Reverend George Dogo of the Holy Family Cathedral reports that 201 villages under his parish supervision have been “completely captured” by Fulani fighters. The strategy, according to observers, is gradual annexation: “They come gradually. They push. They annex your land. They go further. They exterminate the people. The people run and they occupy.”

The Government Response: Denial and Defensiveness

Hayab expresses profound frustration with the official response to the crisis. Rather than acknowledging the problem and taking decisive action, he says, the government engages in damage control and denial. This pattern extends to what Hayab describes as deliberate “misinformation” campaigns, including the manipulation of his own statements in a fact-finding mission.

“Whoever did one small video to blackmail me then did not know that I had the full video,” he says, explaining how his comments were selectively edited to distort his message. Similar manipulation occurred when CAN representatives met with government officials: “The Bwala team came to see our national leaders instead of discussing honestly, they just wanted to catch them on camera with photo group photographs and they came out and said that our national president said there’s no genocide, and our national president never said so.”

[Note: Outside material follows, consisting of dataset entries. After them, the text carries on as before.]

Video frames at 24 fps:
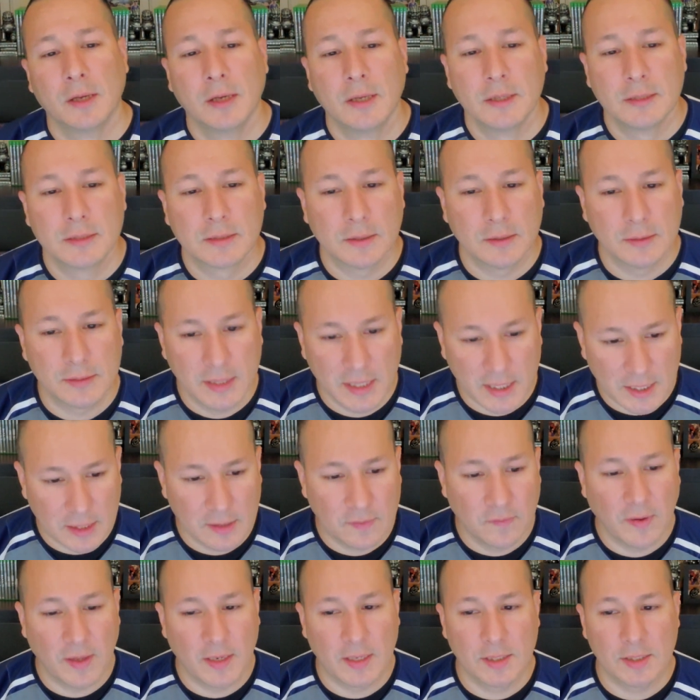So take
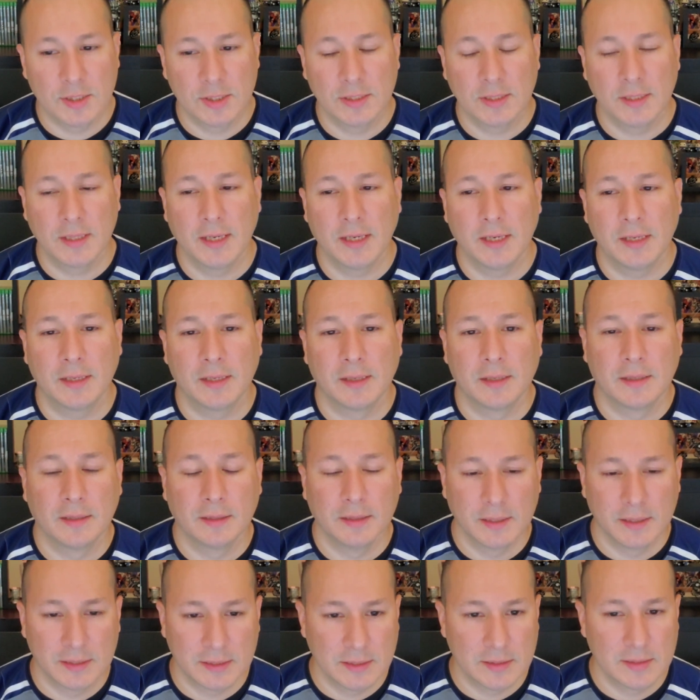advantage of that.
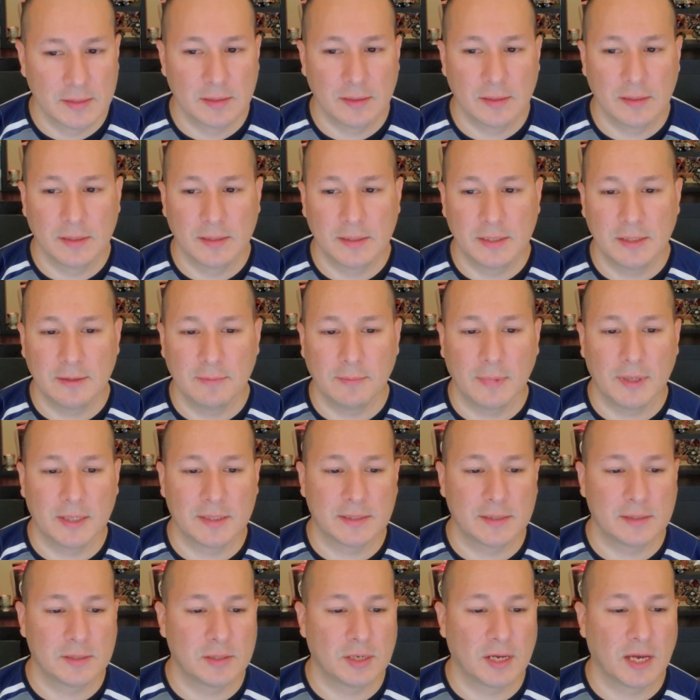Listen to the teammates
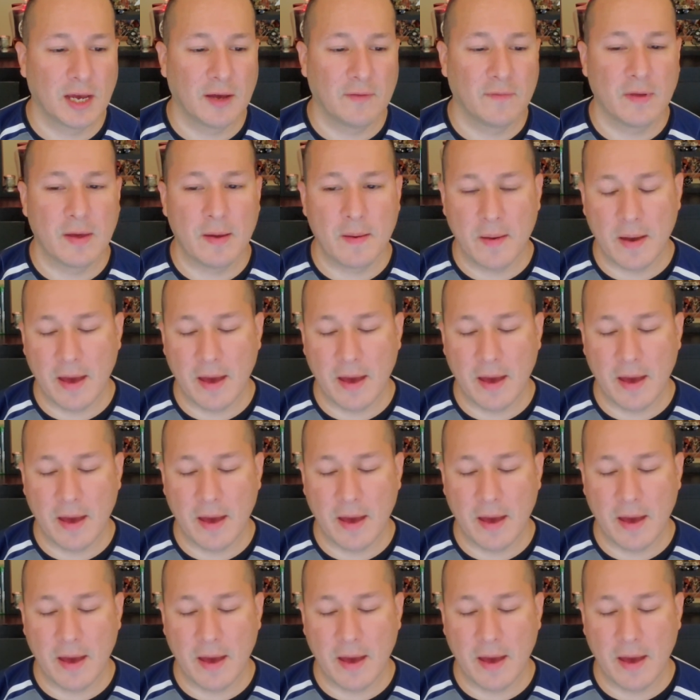that you have that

This atmosphere of disinformation, Hayab argues, prevents honest confrontation of the crisis and erodes trust between Christian communities and government authorities.

A Path Forward: Truth, Dialogue, and Action

Despite the grim reality, Hayab proposes a clear roadmap toward resolution that begins with acknowledgment. “You can’t tell someone who is a victim who is in pain that his cry about his pain is not true. Once we stop doing that, then we will find a solution.” His approach centres on three fundamental principles:

1.  Acknowledgment: “Let’s admit that yes, people came and killed Christians, and they came in the name of Islam religion… When we acknowledge that fact, then we’ve started a journey of healing.”

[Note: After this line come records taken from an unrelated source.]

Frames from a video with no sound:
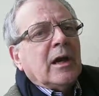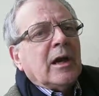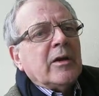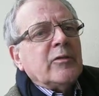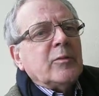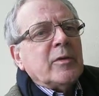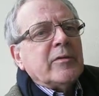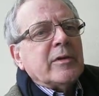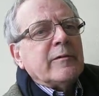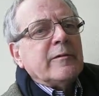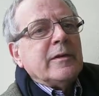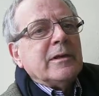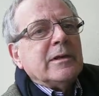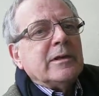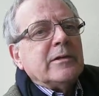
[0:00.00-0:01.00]
I suppose I
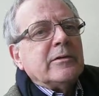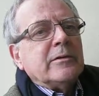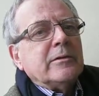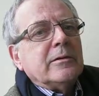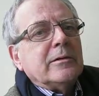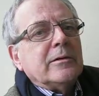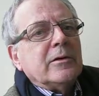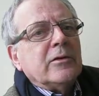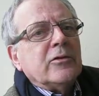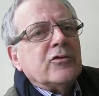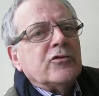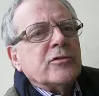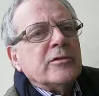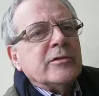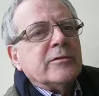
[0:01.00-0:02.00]
feel it
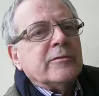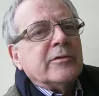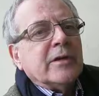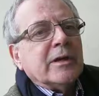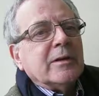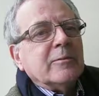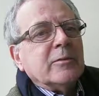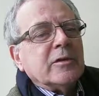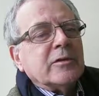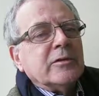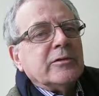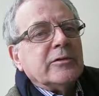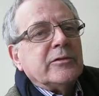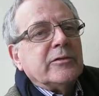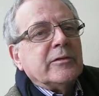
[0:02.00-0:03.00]
shouldn't have done,
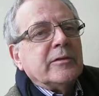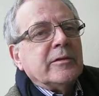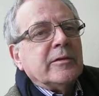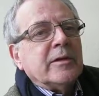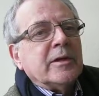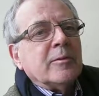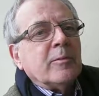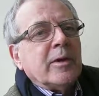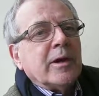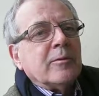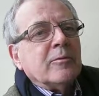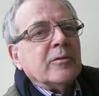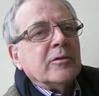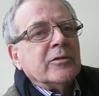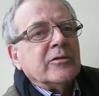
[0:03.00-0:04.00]
because there Pat
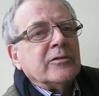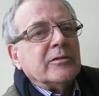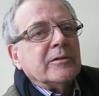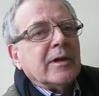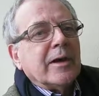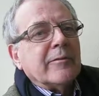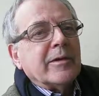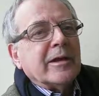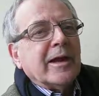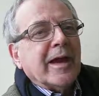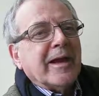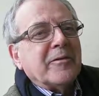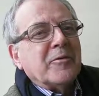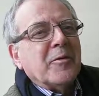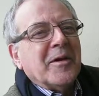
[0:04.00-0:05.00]
was, having
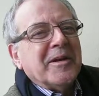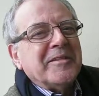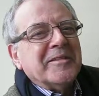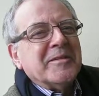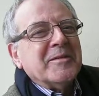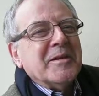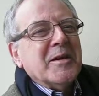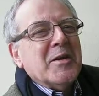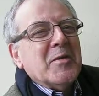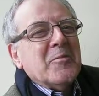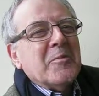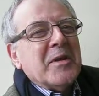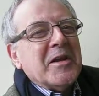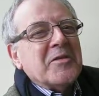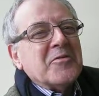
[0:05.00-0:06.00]
had quite a
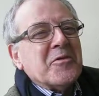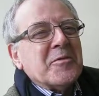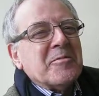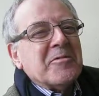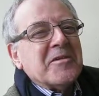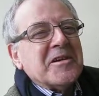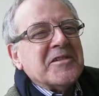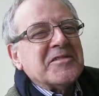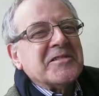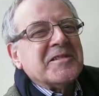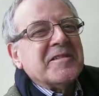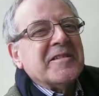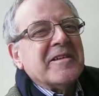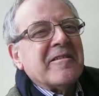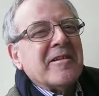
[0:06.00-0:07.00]
major operation,
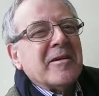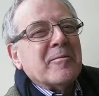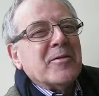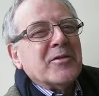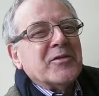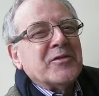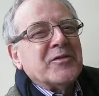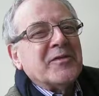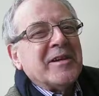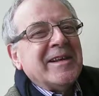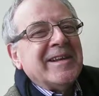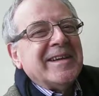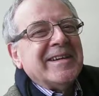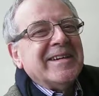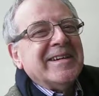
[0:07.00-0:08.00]
and there I was
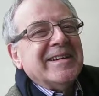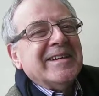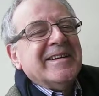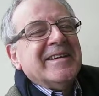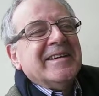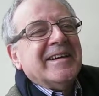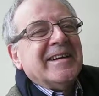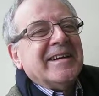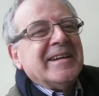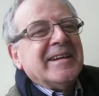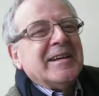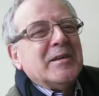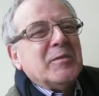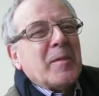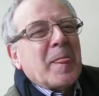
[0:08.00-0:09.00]
feeling
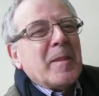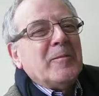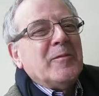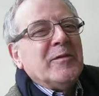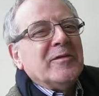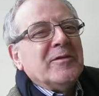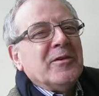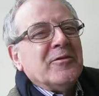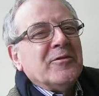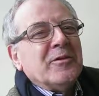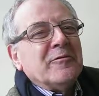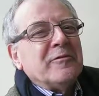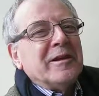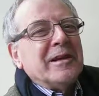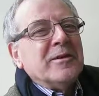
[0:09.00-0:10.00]
not
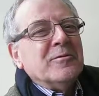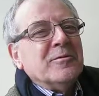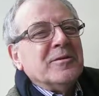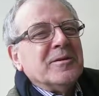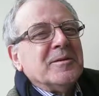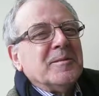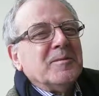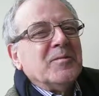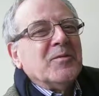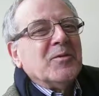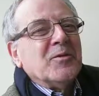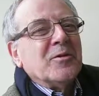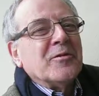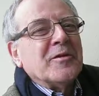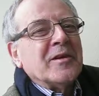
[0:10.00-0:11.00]
feeling all
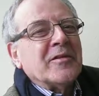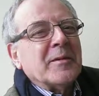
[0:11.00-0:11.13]
the things.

2.  Honest Dialogue: “When we begin to talk honestly to one another and understand the feelings, the cry, the pain that people are going through, then people will trust any conversation we bring on the table.”

3.  Legal Accountability: Hayab advocates for establishing a specialized government task force “in charge of religious freedom that will monitor, investigate, advocate, and prosecute those who infringe on other people’s right.”

Regarding Trump’s threatened intervention, Hayab offers a nuanced perspective that contradicts the government’s narrative. “Listening to what Trump said, Trump never said he was going to come to fight Nigeria,” he clarifies. “There’s a twisting of all these things. Trump simply said, ‘Go after these terrorists; if you don’t go after them, we will come and go after them.'”

He frames the international pressure as a potential catalyst for change: “If you fail to act and Trump says he’s coming, let him come, at least it will show you’re not the only one who is watching.” Yet he emphasizes that sustainable solutions must come from within Nigeria: “We supposed to as a sovereign country fight.”

A Nation at a Crossroads

Reverend Hayab’s testimony reveals a nation at a critical juncture. The choice, he suggests, is between continued denial that fuels division and violence, or honest acknowledgment that opens the path to healing. His perspective bridges the gap between international concern and local reality, offering a way forward that respects Nigeria’s sovereignty while demanding accountability for its most vulnerable citizens.

The crisis facing Nigeria’s Christians is not merely a matter of statistics or geopolitical posturing. It is about fundamental human dignity, the right to exist without fear, and the recognition of shared humanity across religious divides. As Hayab implores, “Think of me as a Nigerian. Think of me as a fellow neighbour. Think of me as a citizen and treat me with that respect. I don’t need to wait for Trump for that.”

The world is now watching, but the solution must begin at home. It starts with admitting that something has gone terribly wrong, and that for thousands of Nigerian Christians, the crying need is not for international intervention but for their own government to see their pain, hear their cries, and finally say: “We acknowledge your suffering, and we will make it stop.”